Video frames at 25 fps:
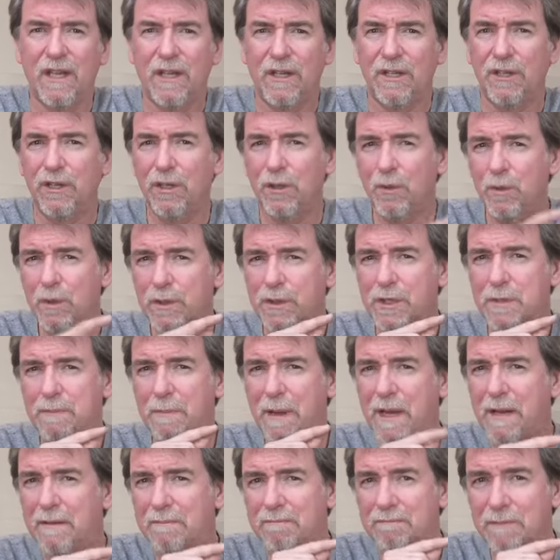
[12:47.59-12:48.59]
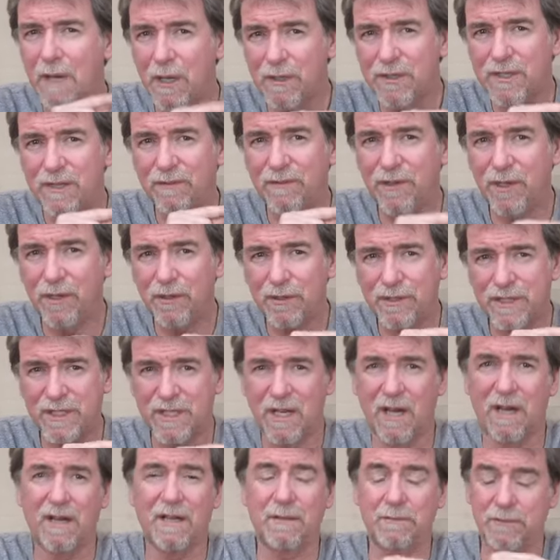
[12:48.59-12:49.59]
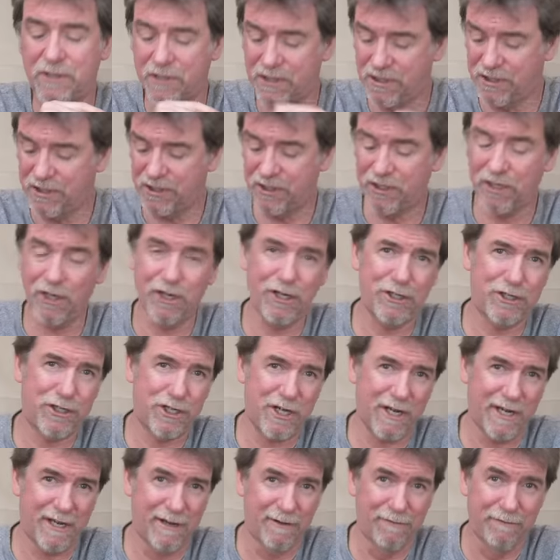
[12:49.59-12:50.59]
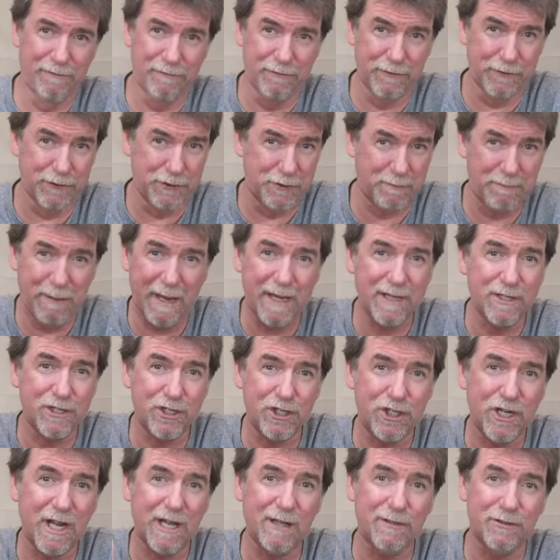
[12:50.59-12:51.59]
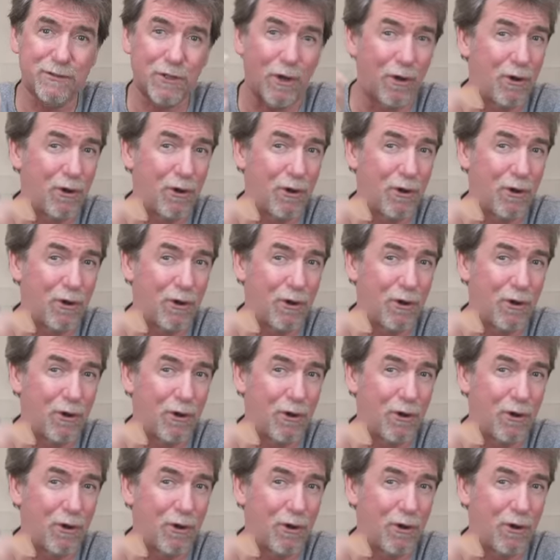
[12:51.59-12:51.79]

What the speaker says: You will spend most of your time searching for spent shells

===

Without any pictures, reproduce exactly the lines from the line that contains "[12:48.59-12:49.59]" to the end of the entries above, both ends included.

[12:48.59-12:49.59]
[12:49.59-12:50.59]
[12:50.59-12:51.59]
[12:51.59-12:51.79]

What the speaker says: You will spend most of your time searching for spent shells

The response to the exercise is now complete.